::: RECORDS TO USE :::
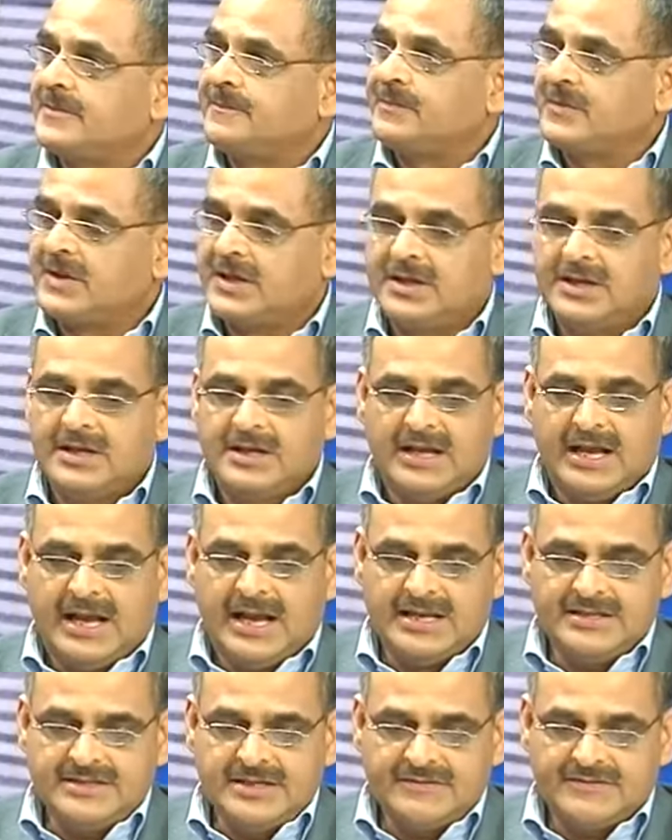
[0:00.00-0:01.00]

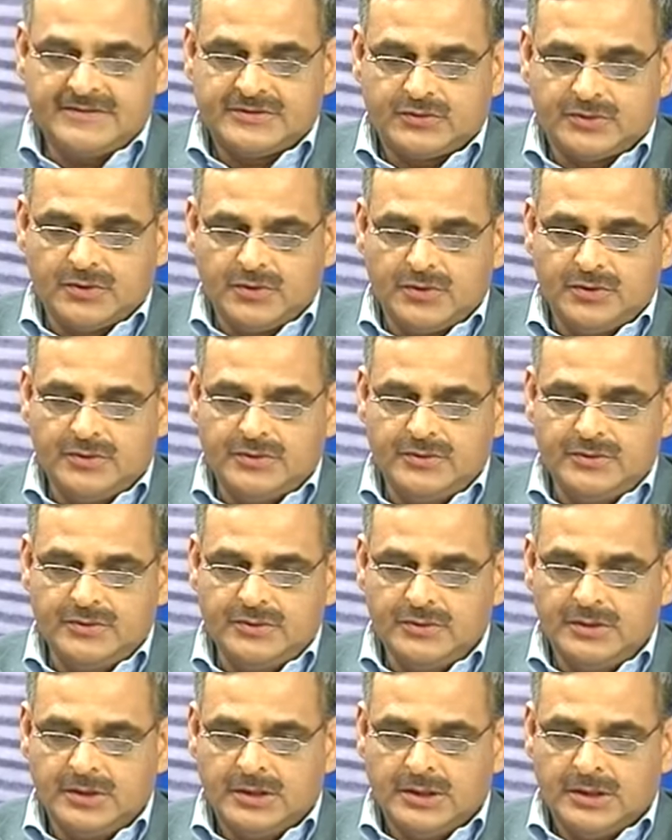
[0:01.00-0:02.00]
As I told
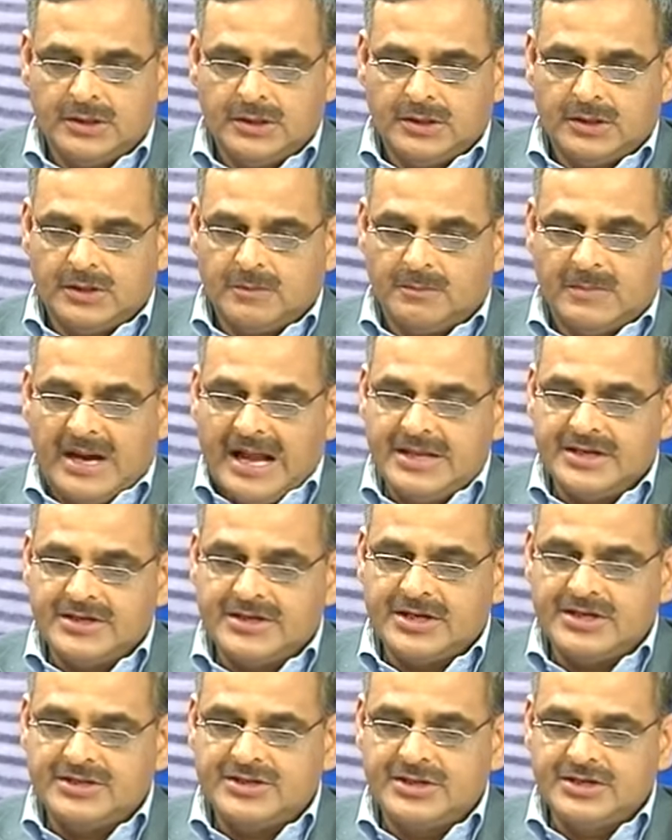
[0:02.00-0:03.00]
you,
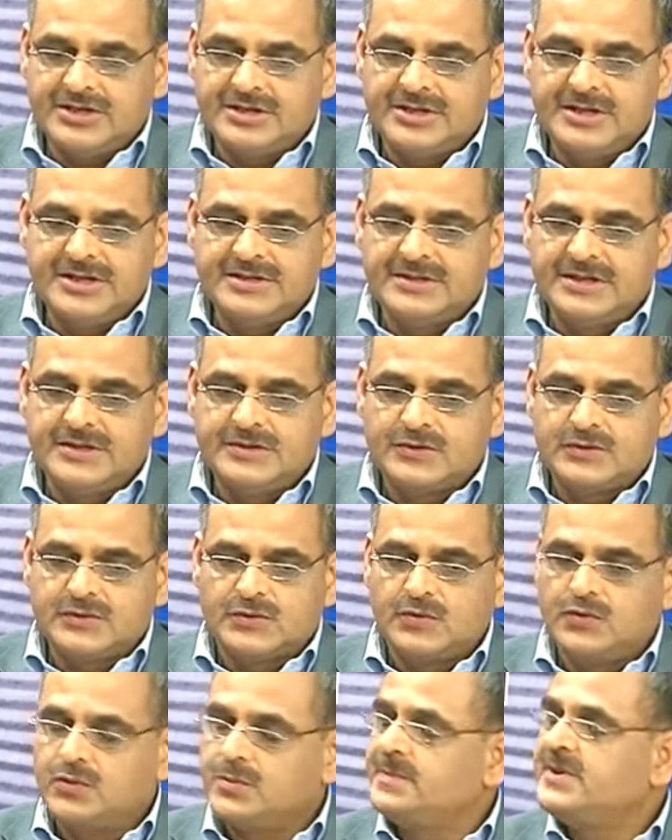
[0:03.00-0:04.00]
migration reasons
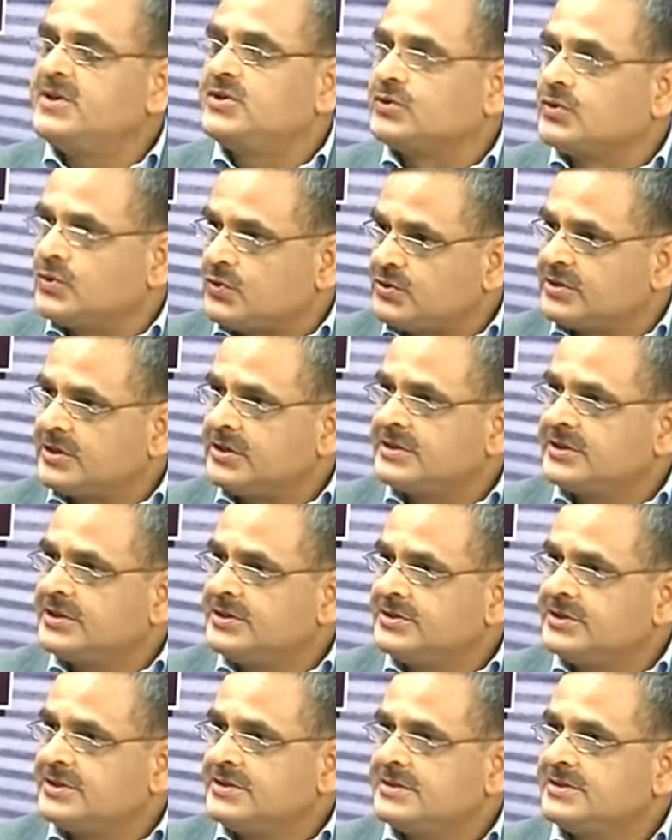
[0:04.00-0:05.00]
could be social
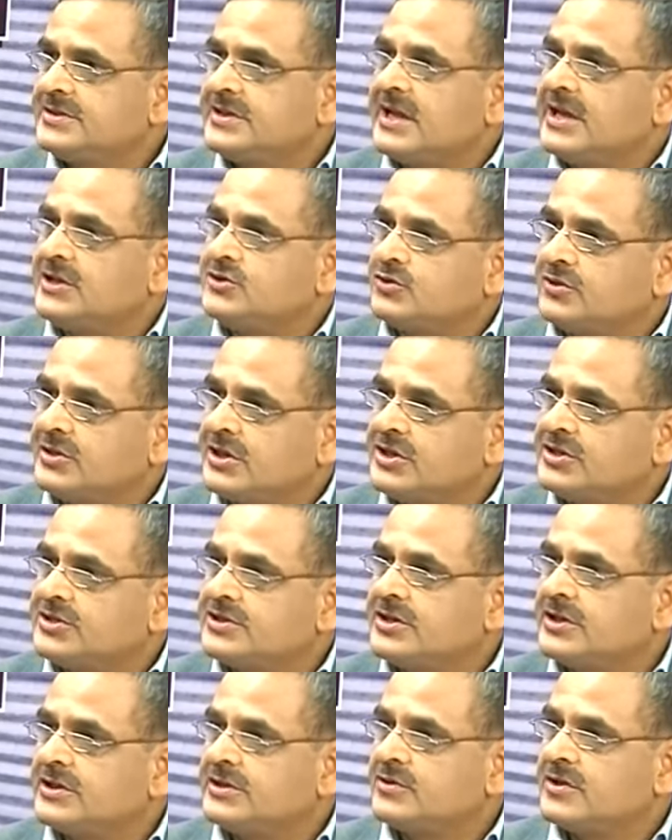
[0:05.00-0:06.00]
reasons,
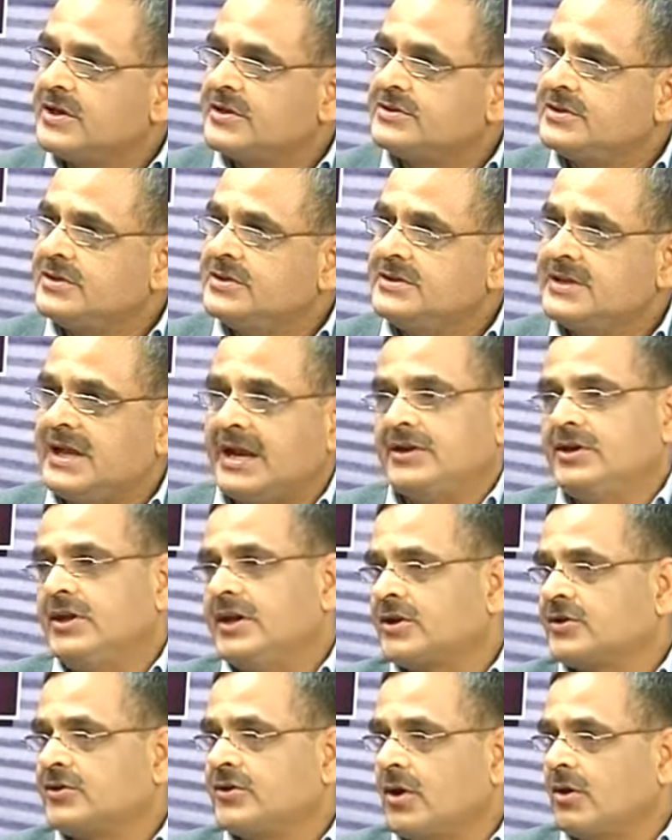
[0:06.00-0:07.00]
educational reasons, and
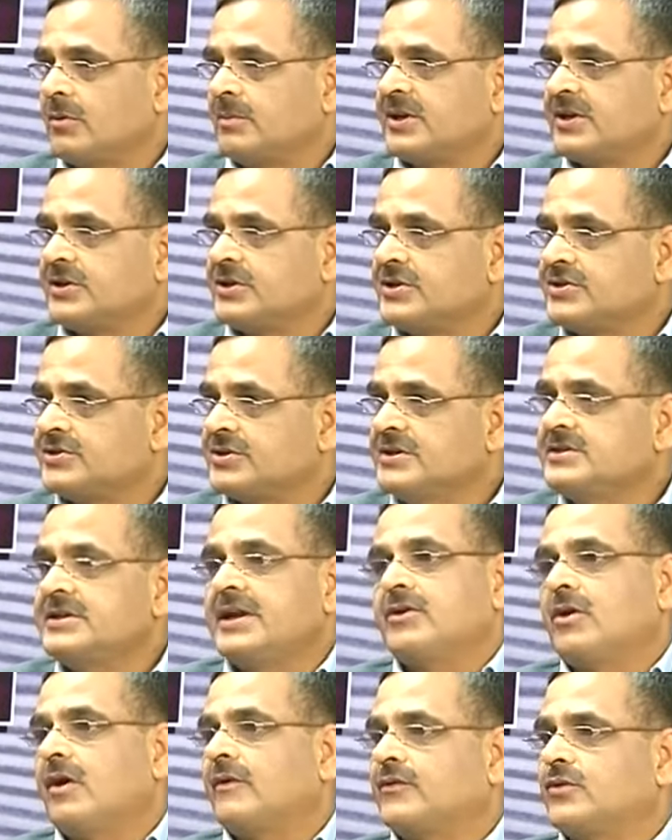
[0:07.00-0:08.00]
economic reasons,
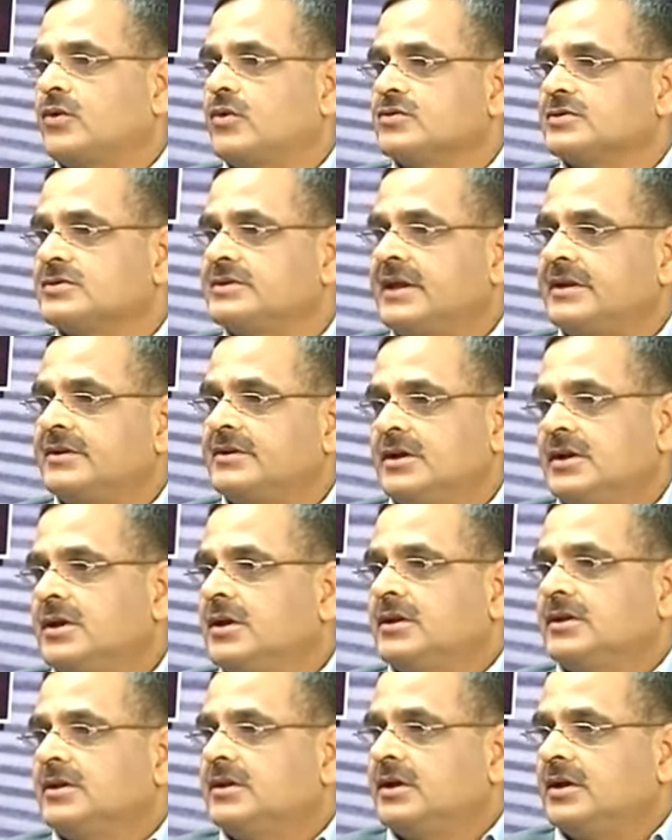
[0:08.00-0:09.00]
and of course then
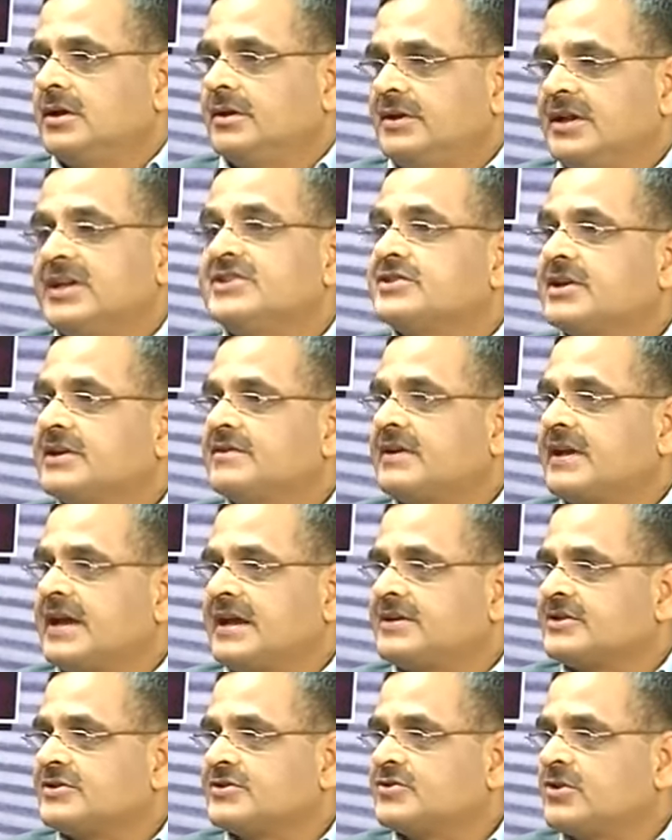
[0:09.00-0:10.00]
the natural
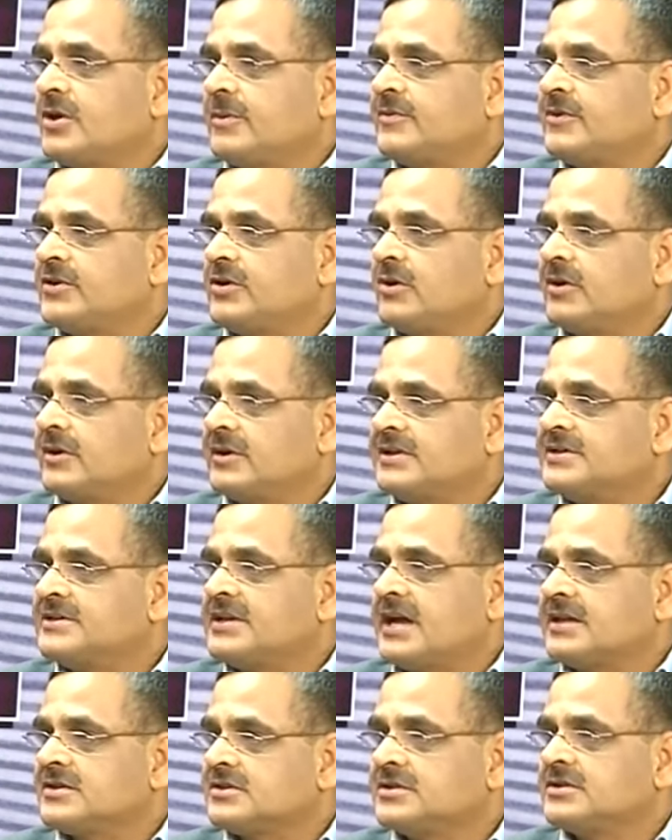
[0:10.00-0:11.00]
catastrophe or
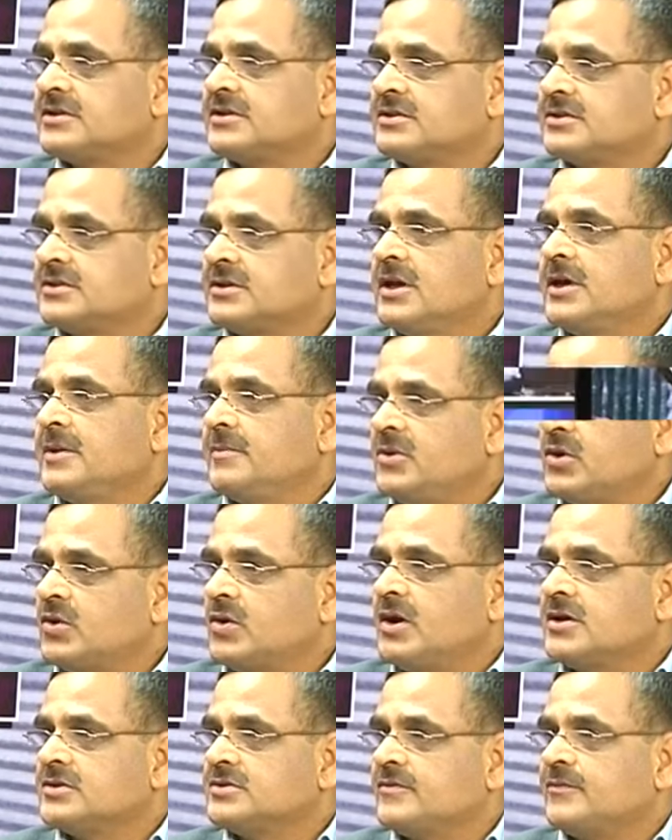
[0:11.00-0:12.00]
disasters,
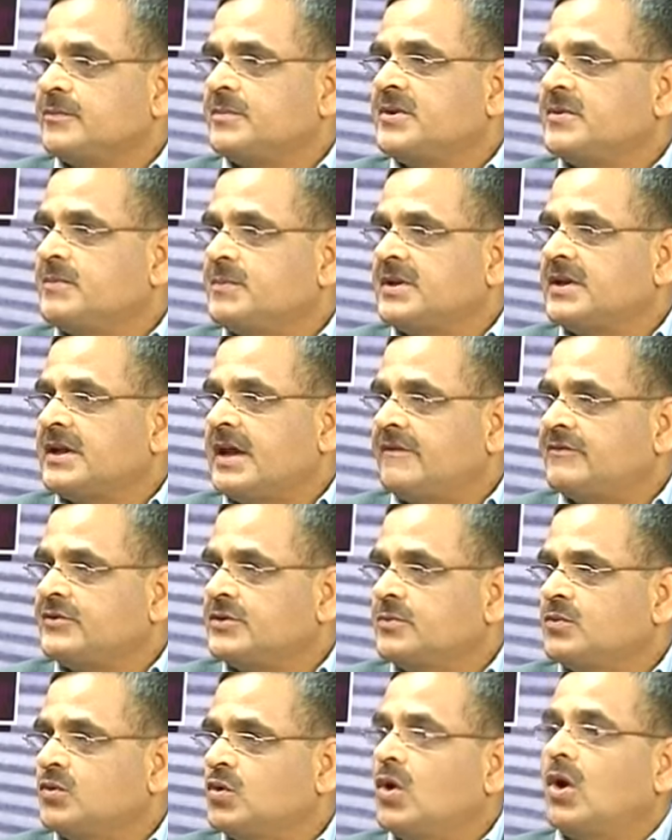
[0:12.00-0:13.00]
because of people have to
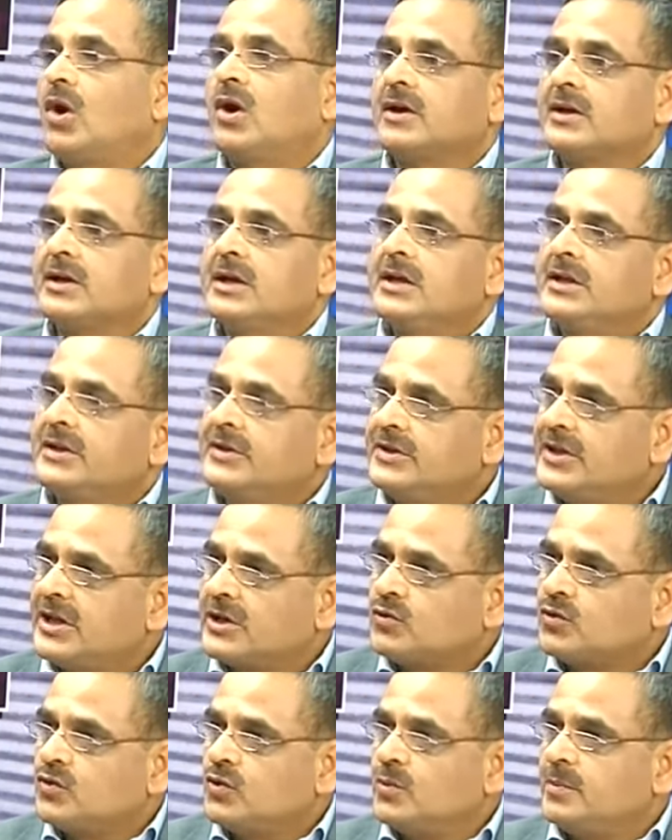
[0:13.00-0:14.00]
move, or there
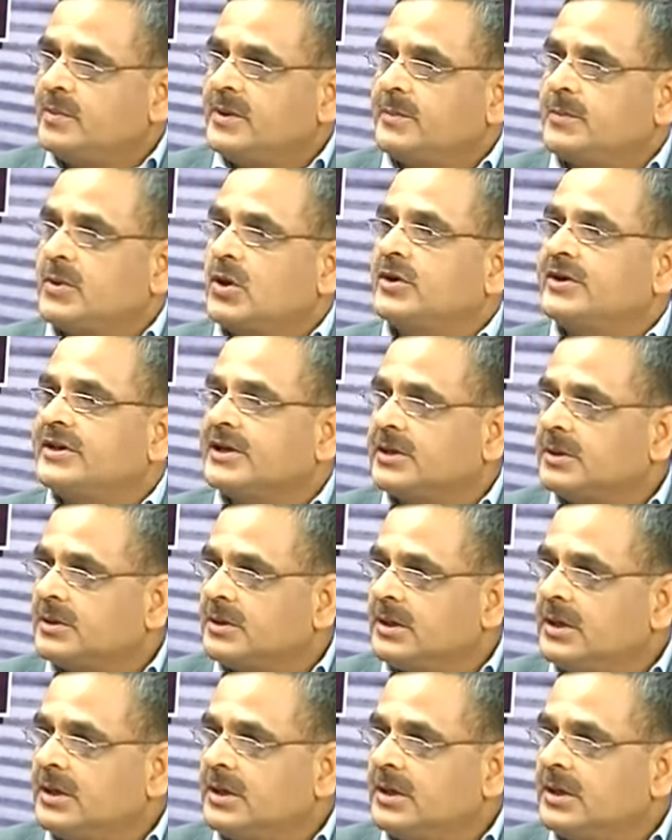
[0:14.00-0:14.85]
could be political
:::
■ TASK DETAILS
Reproduce verbatim every line starting at the line that holds "[0:09.00-0:10.00]" and ending with the final line of the data; omit the pictures.

■ PROBLEM SOLUTION
[0:09.00-0:10.00]
the natural
[0:10.00-0:11.00]
catastrophe or
[0:11.00-0:12.00]
disasters,
[0:12.00-0:13.00]
because of people have to
[0:13.00-0:14.00]
move, or there
[0:14.00-0:14.85]
could be political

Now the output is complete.